The Starting Pitchers We Will See
Friday (7:05 PM EST): LHP Jaime Garcia vs. LHP Eduardo Rodriguez
Rodriguez was on the disabled list the last time these teams met, with a right knee injury sidelining him from June 2 to July 17. He has been solid when healthy, though, pitching to a 4.08 ERA (112 ERA+) in 81.2 IP, with a well above-average 25.8% strikeout rate. He’s a bit walk (3.5 BB/9) and home run (1.3 HR/9) prone, and he’s one of the more severe flyball pitches in the league, with just 34.2% of batted balls being on the ground.
The 24-year-old southpaw throws five pitches, but the vast majority of those are his four-seam fastball, which sits right around 93 MPH. His primary off-speed pitch is a solid mid-80s change-up, and he’ll mix in a low-90s sinker, a mid-80s cutter, and a low-80s slider.
Last Outing (vs. CHW on 8/4) – 6.0 IP, 4 H, 2 R, 2 BB, 5 K
Saturday (4:05 PM EST): RHP Luis Severino vs. LHP Drew Pomeranz
Pomeranz had a rocky first couple of months, but he has been quite good since the calendar flipped to June, pitching to a 2.71 ERA over 69.2 IP in his last 12 starts. He has a 3.36 ERA (136 ERA+) on the season, and he’s currently 10th in the American League in fWAR. The Yankees handed him his worst start in about two months the last time they faced, scoring four runs in 6 innings on July 14.
Last Outing (vs. CHW on 8/5) – 6.1 IP, 7 H, 1 R, 1 BB, 8 K
Sunday (8:05 PM EST): LHP Jordan Montgomery vs. LHP Chris Sale
Sale is currently leading the majors – hitters and pitchers, alike – in FanGraphs’ version of WAR. Baseball-Reference paints a much more modest portrait, ranking him third among all pitchers; either way, he has an argument for being the best pitcher in baseball right now. The 28-year-old also leads the majors in IP, K%, K-BB%, and FIP (by nearly half a run), as well as fourth in BB%. He dominated the Yankees the last time they squared-off, going 7.2 scoreless innings, allowing 3 hits and 2 walks, while striking out 13.
Last Outing (vs. TBR on 8/8) – 8.0 IP, 2 H, 0 R, 1 BB, 13 K
Boston’s bullpen has been a strength for the entirety of the season, and they managed to improve it at the deadline by adding Addison Reed. The group leads the majors in park-adjusted ERA and RA9-WAR, and ranks second (behind the Yankees) in fWAR.

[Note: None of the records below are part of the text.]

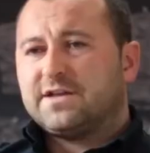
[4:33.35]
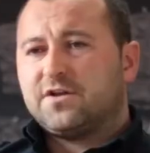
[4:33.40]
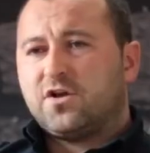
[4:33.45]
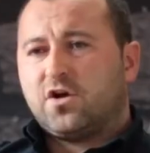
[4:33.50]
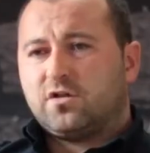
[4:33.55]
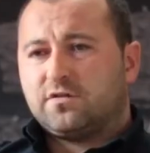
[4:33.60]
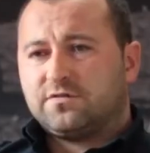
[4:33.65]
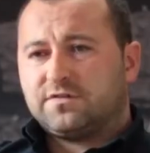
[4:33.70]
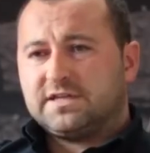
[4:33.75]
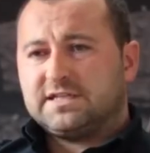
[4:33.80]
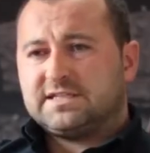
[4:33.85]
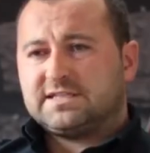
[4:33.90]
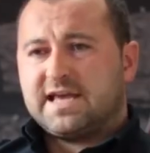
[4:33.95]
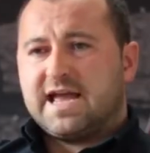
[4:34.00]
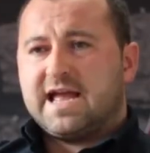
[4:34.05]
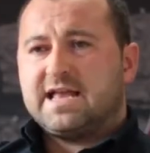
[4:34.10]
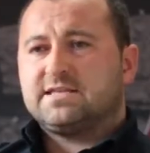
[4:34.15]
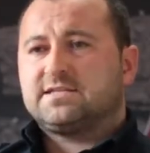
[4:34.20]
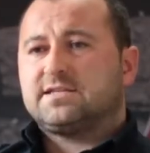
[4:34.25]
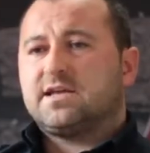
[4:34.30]
in all of these
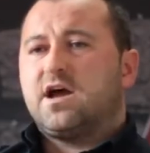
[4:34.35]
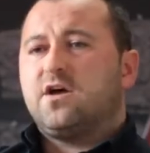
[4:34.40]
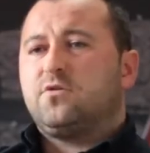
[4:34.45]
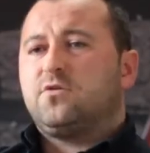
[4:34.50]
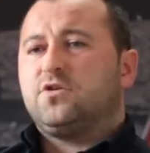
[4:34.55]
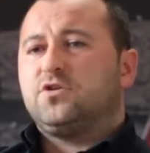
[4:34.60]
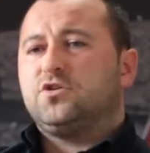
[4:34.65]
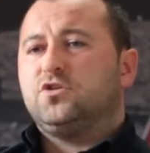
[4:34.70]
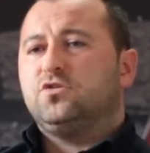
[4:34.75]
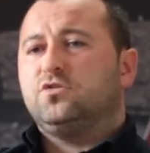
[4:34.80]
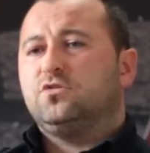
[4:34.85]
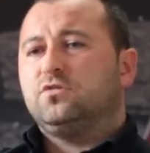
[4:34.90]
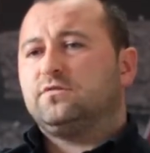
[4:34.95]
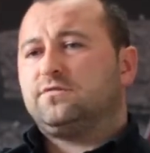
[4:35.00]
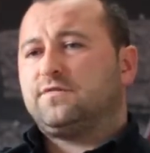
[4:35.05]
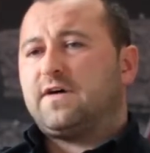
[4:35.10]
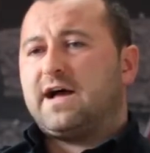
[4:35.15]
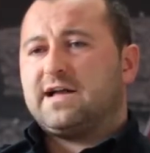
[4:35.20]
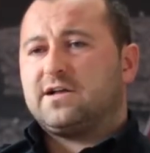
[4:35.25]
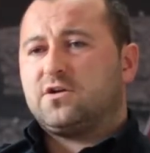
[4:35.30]
tents our new
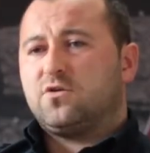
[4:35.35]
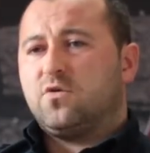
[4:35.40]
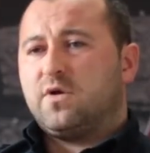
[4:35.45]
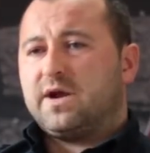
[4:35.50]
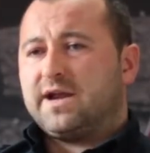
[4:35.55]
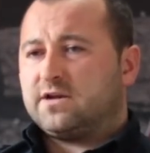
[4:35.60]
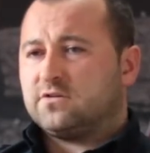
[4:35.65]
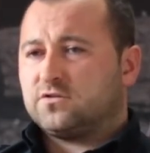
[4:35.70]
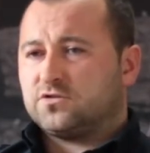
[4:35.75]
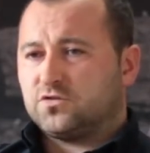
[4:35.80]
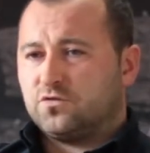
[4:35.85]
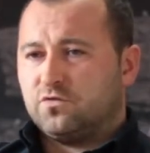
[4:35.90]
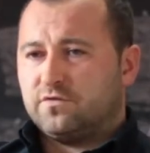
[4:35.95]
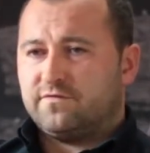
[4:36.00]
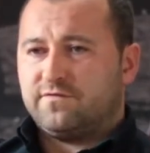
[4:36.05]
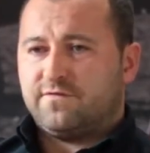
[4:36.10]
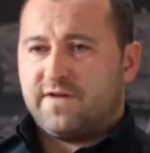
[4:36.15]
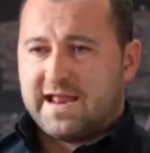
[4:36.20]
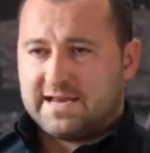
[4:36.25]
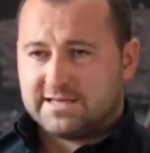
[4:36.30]
Vango Air
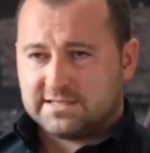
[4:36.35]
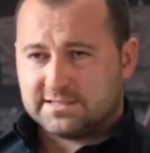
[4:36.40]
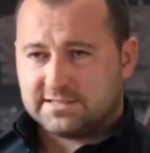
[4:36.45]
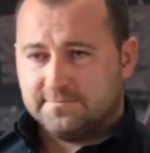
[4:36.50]
Zone vents.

The absurdly good Craig Kimbrel is the team’s closer, and he’s striking out 50% of the batters he faces, while walking just 4.4%. He’s tied (with teammate and set-up man Joe Kelly) for third among MLB relievers in park-adjusted ERA, as well. Kelly and the newly acquired Reed handle the set-up duties, and Matt Barnes, Heath Hembree, and Blaine Boyer take the higher-leverage middle inning duties.
Who (Or What) To Watch
Rafael Devers was a consensus top-20 prospect heading into the season, and he has shown why by tearing through Double-A and Triple-A this year, and reaching the majors a few months shy of his 21st birthday. He’s worth watching purely in an “I want to see what this guy’s all about” way, while also recognizing that he’s going to be a big part of the Yankees/Red Sox rivalry for years to come.